(Collected data entries)
◆ ◆ ◆
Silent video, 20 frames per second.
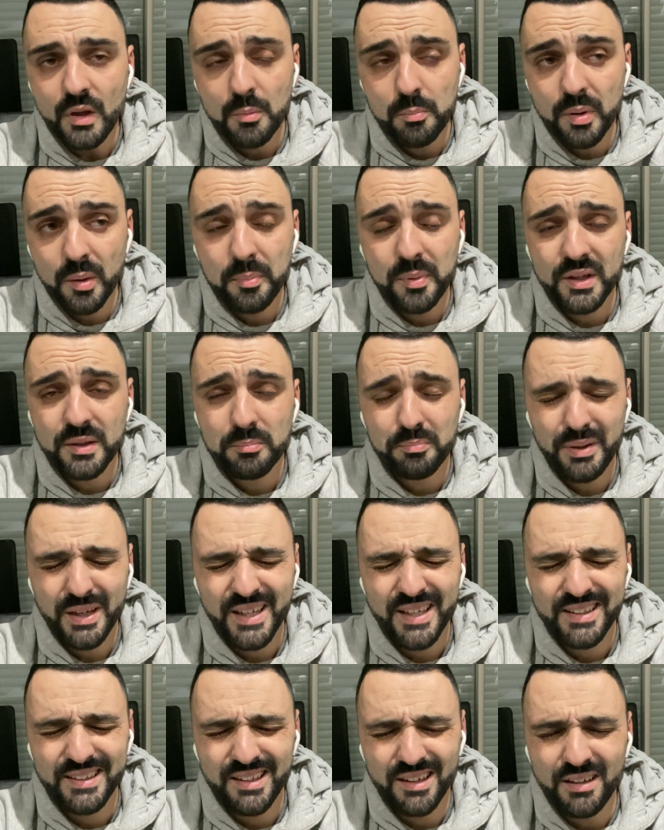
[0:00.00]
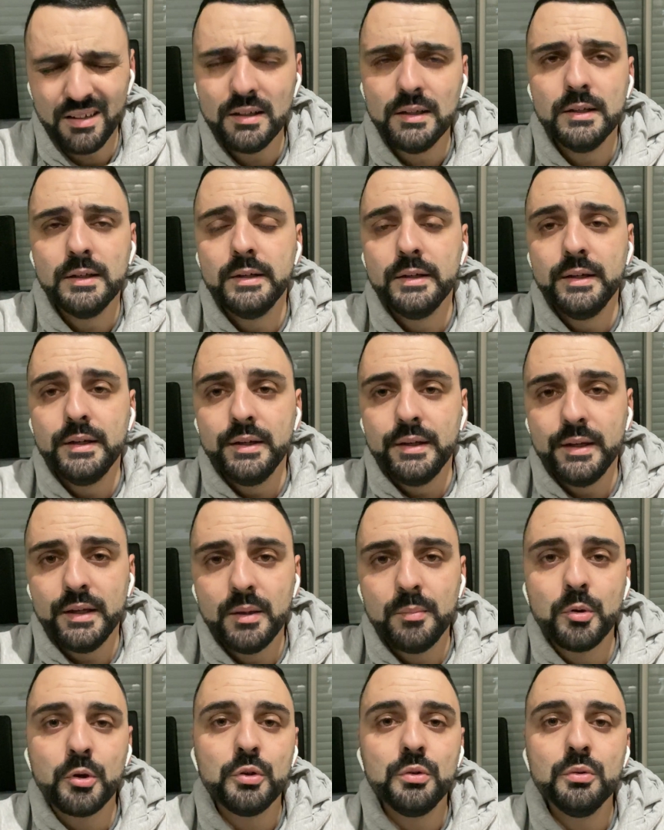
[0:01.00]
Paqueta et
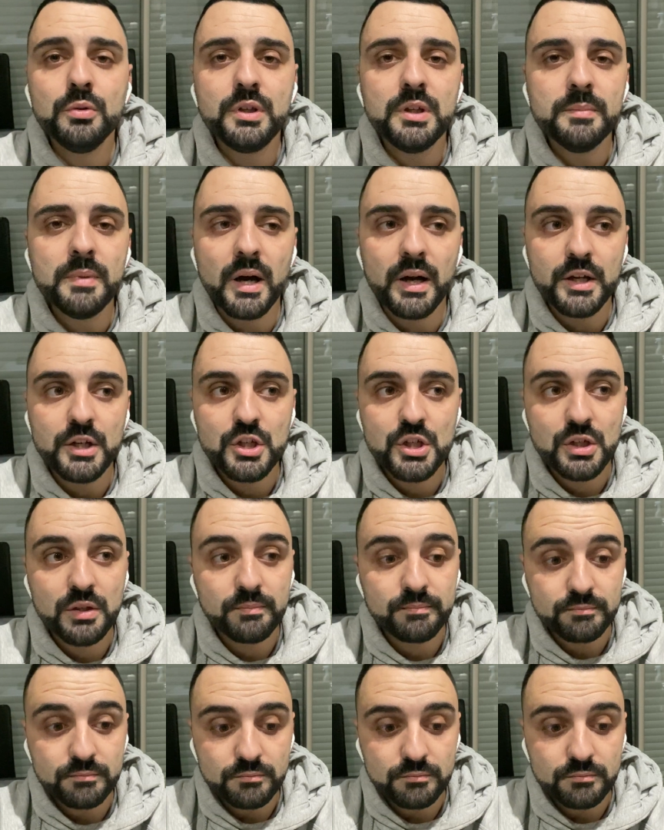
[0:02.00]
Bruno Guimaraes.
◆ ◆ ◆
● What is needed
Where a picture appears in the data, omit it; restate the rest word for word.

● Answer section
Silent video, 20 frames per second.
[0:00.00]
[0:01.00]
Paqueta et
[0:02.00]
Bruno Guimaraes.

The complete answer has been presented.